HRSA Announces it Will Reimburse Providers for COVID-19 Vaccines Administered to Uninsured Individuals
HRSA issued revised FAQs clarifying that the COVID-19 Uninsured Program (the “HRSA Program”) will reimburse providers for the costs of COVID 19 vaccine administration for uninsured individuals, once a COVID-19 vaccine receives either an Emergency Use Authorization (EUA) or full licensure from the FDA (the program previously covered COVID-19 testing and treatment but not vaccine services). Consistent with HRSA’s prior guidance regarding treatment services, it appears that an individual with public or private health coverage will be deemed “uninsured” for purposes of the HRSA Program if the individual lacks specific coverage for the COVID 19 vaccine. Thus, in addition to supporting access for individuals who are fully uninsured (including undocumented immigrants), the HRSA Program could help to address certain gaps in vaccine coverage. Notably, a vaccine authorized via EUA (as opposed to full licensure) may not be covered by Medicare. As for Medicaid, vaccine coverage is required during the federal Public Health Emergency (PHE), but once the PHE ends, each state may decide for itself whether to cover COVID-19 vaccines for “non-expansion” adult populations, including those who are eligible for Medicaid by virtue of advanced age, disability, or parenthood.

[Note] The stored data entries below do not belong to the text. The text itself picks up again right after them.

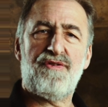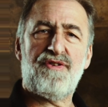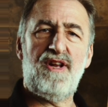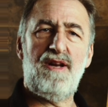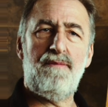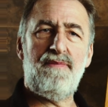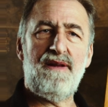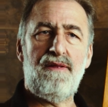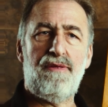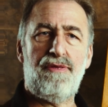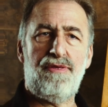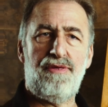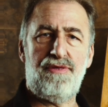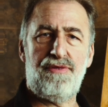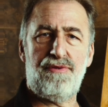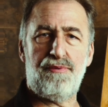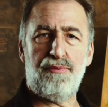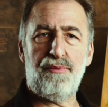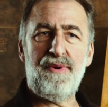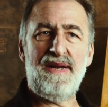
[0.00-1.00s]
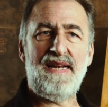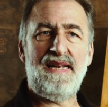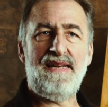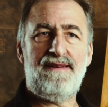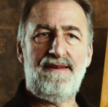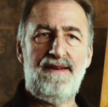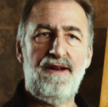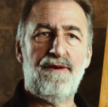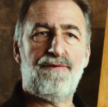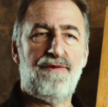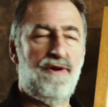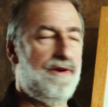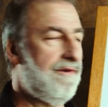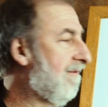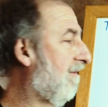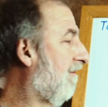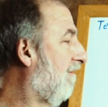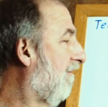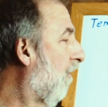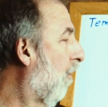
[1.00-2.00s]
going to be three different
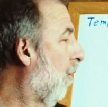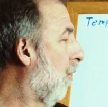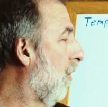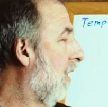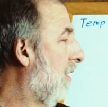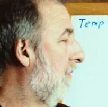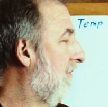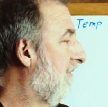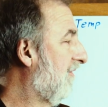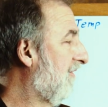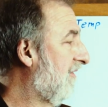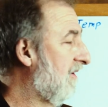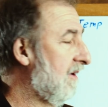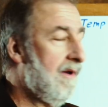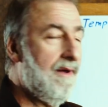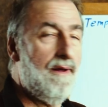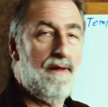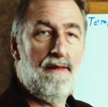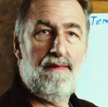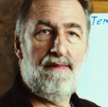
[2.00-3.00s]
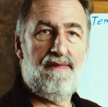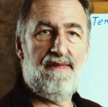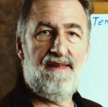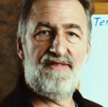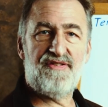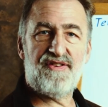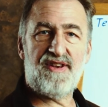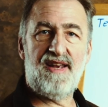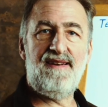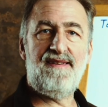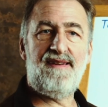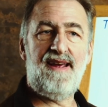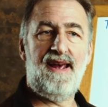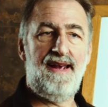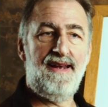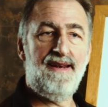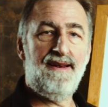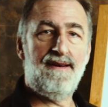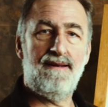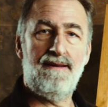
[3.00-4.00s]
forms this can
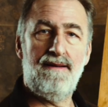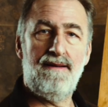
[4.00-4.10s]
take.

Addressing these coverage gaps will provide crucial support for healthcare providers participating in the COVID-19 vaccine distribution effort. The Administration’s September 16 vaccine planning guidance suggests that, although the federal government will bear the costs of acquiring and distributing COVID 19 vaccines (at least at first), the Administration will not necessarily take on the cost of vaccine administration, especially in cases where such costs are covered by public or private payers. Even so, the participation agreement for the COVID 19 vaccination program requires participating providers to administer the COVID 19 vaccine to any eligible individual regardless of coverage or ability to pay. Although the HRSA Program generally links reimbursement to Medicare rates for testing and treatment services, it is not clear how HRSA will set a fee schedule for vaccine administration, particularly if, with respect to a vaccine authorized via EUA, HRSA Program reimbursement becomes available before Medicare coverage kicks in. Whereas Congress appropriated specific funds to cover testing costs in the HRSA Program, the testing and vaccine administration are paid for using the Provider Relief Fund, of which $27 billion remains unallocated to date.